There is much of value being taught in courses, written in books and advised by consultants regarding the best ways to effect organizational changes. There’s the reminder that people personalize any anticipated change, whether it affects them or not. We need to address the human need for knowing the facts of what’s going on, and what it may or may not mean to us personally. Any change that could affect one’s livelihood raises the threat-awareness and response systems in the human animal. Some more than others, of course.
So it’s good to involve people in the planning and the decisions, insofar as that is possible. It’s good to find a vehicle for them to express their emotions. It’s good to keep them informed. It’s great if everyone feels heard, because then they will more likely accept the necessary changes that they don’t like. (Barring a layoff decision for them, of course. Not many folks hold the objectivity and devotion to the team to accept being fired, for the good of the whole.)
All of these principles are fine and good, as far as they go.
I was talking with Geoffrey, a member of our Tribe who came to us after retiring from the military. We were discussing the changes going on in the company and the processes being followed, along the lines of what I described above.
Geoffrey said, “It’s really, really different in private companies! In the military no one asks your opinion about a command before it’s given! The soldier’s job is to move in the direction being pointed to, as quickly as humanly possible. If we don’t, people die.”
“Right” I replied. “That level of criticality doesn’t often exist in a business, although sometimes we act as if it does.
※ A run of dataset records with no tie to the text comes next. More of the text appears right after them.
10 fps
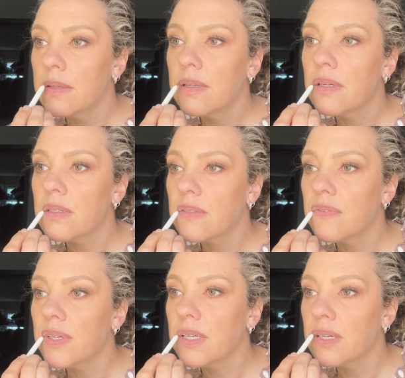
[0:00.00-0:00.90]
just
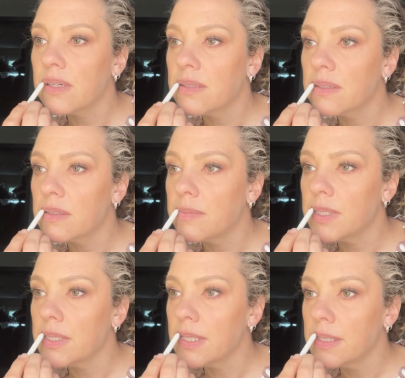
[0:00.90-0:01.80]
faking a little
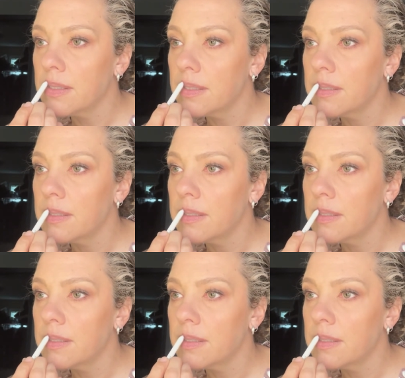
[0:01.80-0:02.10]
bit there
But the long-term viability of this ever-growing Tribe, its collective livelihood, the livelihoods of people who bet their retirement funds on our stock through 401K and pension plans, and the incomes of the many people who work for our suppliers and service providers are indeed at risk. So the ‘mortality’ in question is economic and long-term, but it’s not actually life and death. It’s perceived by people as being on the way towards that.”
And because the decisions being made can and do affect all those individual futures, they deserve to be made well, in a time frame that has a chance to succeed. If you wait too long to get something done, the value of the decision erodes to zero.
The leader’s role, then, is to follow the principles of leading through change, while concurrently making decisions at a pace that will ensure the success of the decisions within the necessary time frame. That means the leader’s job is to teach people how to make changes ever more efficiently and to adapt to the changes quicker.
In doing so, the leader will be served well who realizes that people get better and better at making changes if they have more and more opportunities to go through them. There is no other path towards becoming adaptable than to be required to adapt. A fad term in the organizational consulting world these last several years is “agility”, and a popular competence identified as being important to good leadership is “tolerance for ambiguity”, which essentially means the ability to adapt quickly and confidently. Both of these behavioral qualities can only be acquired through multiple experiences of living through change, and adapting successfully.
An analogy is international travel. If you’re not used to flying across ten or more time zones, the first few times you do it, your body clock is whacked and you are dysfunctional for a few days on either end of the journey. After several years of multiple international trips annually, your body just knows how to adapt and the impact is pretty minimal.
You can read a book on how to adapt to international travel. You can go to courses on it. You can talk to people who have done it successfully. But ultimately, you just have to do it yourself enough times that you learn how to handle the time differences, the unpredictability of flight schedules and airplane malfunctions, the ambiguity of going to a new country and not knowing the language or how to get a taxi, learning where to buy clothes for the meeting in the morning when the airline lost your bags, etc.
In addition to multiple experiences, people need to trust their leaders who are asking them to get on Change Airlines and go somewhere new. If they don’t, then the issue is not about their ability to change or their tolerance of ambiguity. They might say it is, but it’s really that they don’t believe their leader knows the right direction to go. That’s why the time to gain the trust of a group of people is not at the moment the changes are required.
You have to gain that trust well in advance of the need for change. Going through the motions of a change management process without trust already established will be perceived as a veneer covering ulterior motives. A change process followed in such cases actually further erodes trust.
Successful organizational change starts and ends with trust between the leader and the organization, established far sooner than the need for change, includes involvement and education of the organization along the way, understanding that the only way people get better at change is to go through it a few times.